Copy the following data exactly and drop the pictures.

___ DATA RECORDS ___

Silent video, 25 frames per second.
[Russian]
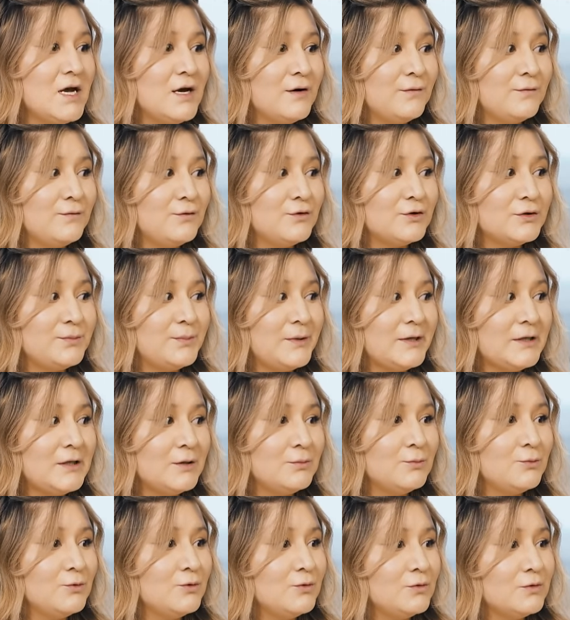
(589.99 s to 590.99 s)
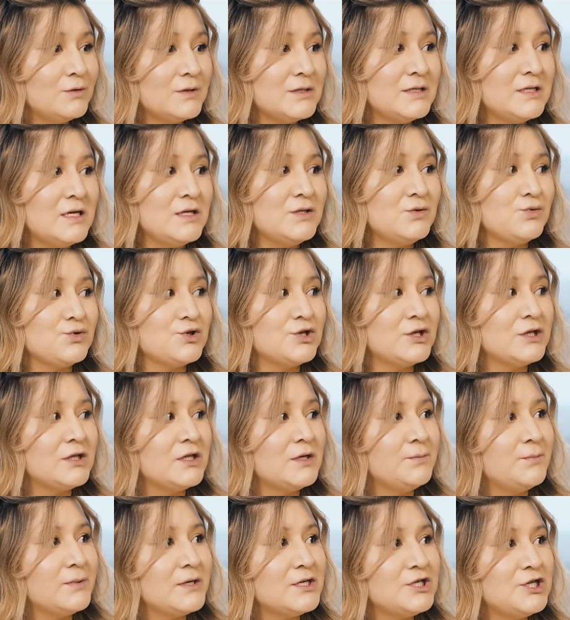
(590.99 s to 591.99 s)
Вот, поэтому здесь уже
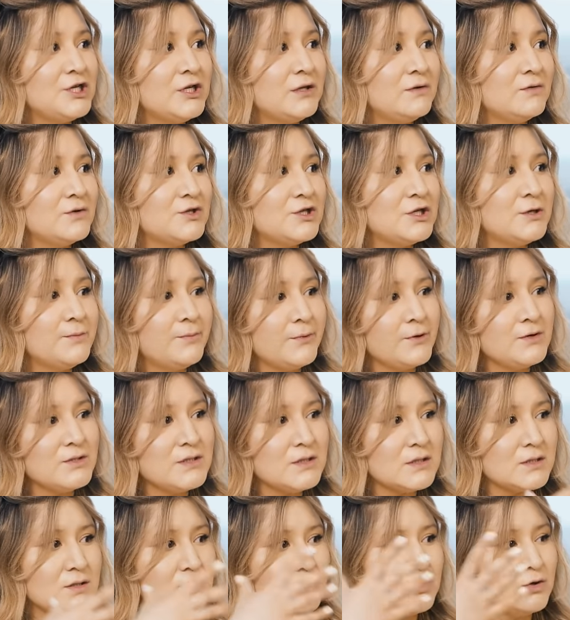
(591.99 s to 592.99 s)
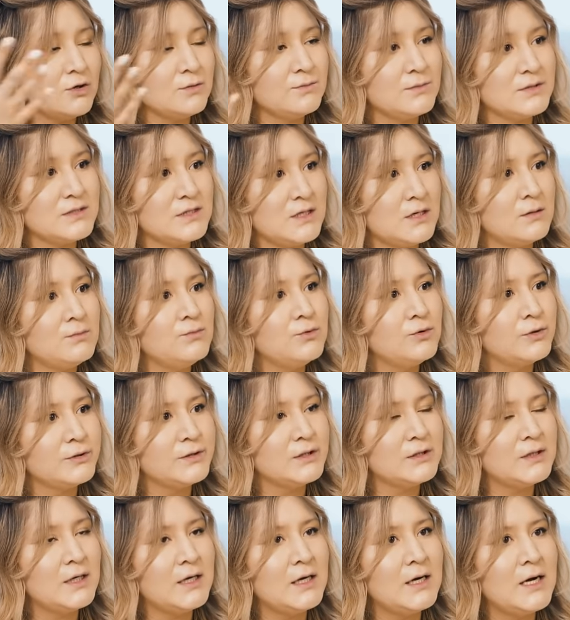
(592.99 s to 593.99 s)
ты просчитываешь не просто стоимость
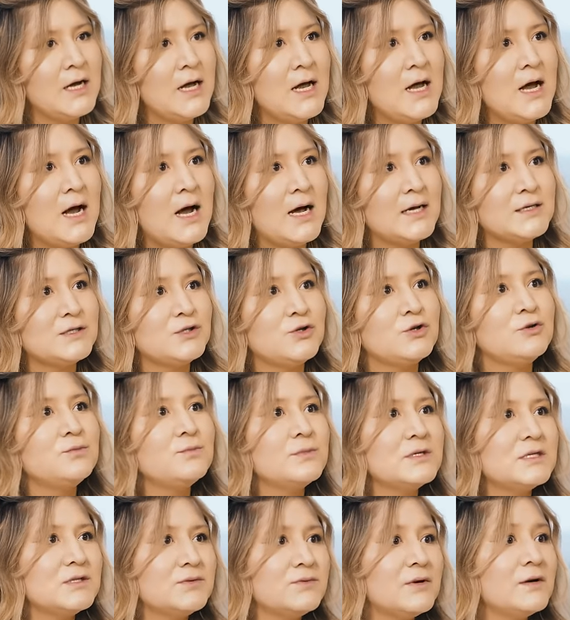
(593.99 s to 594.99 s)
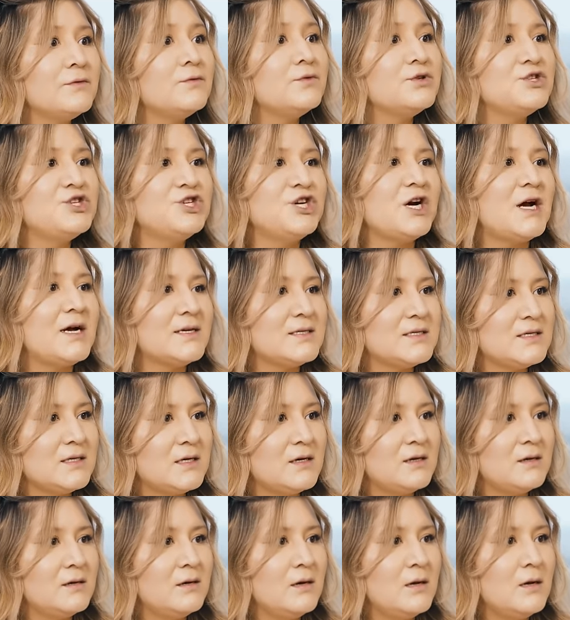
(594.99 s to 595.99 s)
работы, да, а стоимость своего часа,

___

WRITTEN REPLY |
Silent video, 25 frames per second.
[Russian]
(589.99 s to 590.99 s)
(590.99 s to 591.99 s)
Вот, поэтому здесь уже
(591.99 s to 592.99 s)
(592.99 s to 593.99 s)
ты просчитываешь не просто стоимость
(593.99 s to 594.99 s)
(594.99 s to 595.99 s)
работы, да, а стоимость своего часа,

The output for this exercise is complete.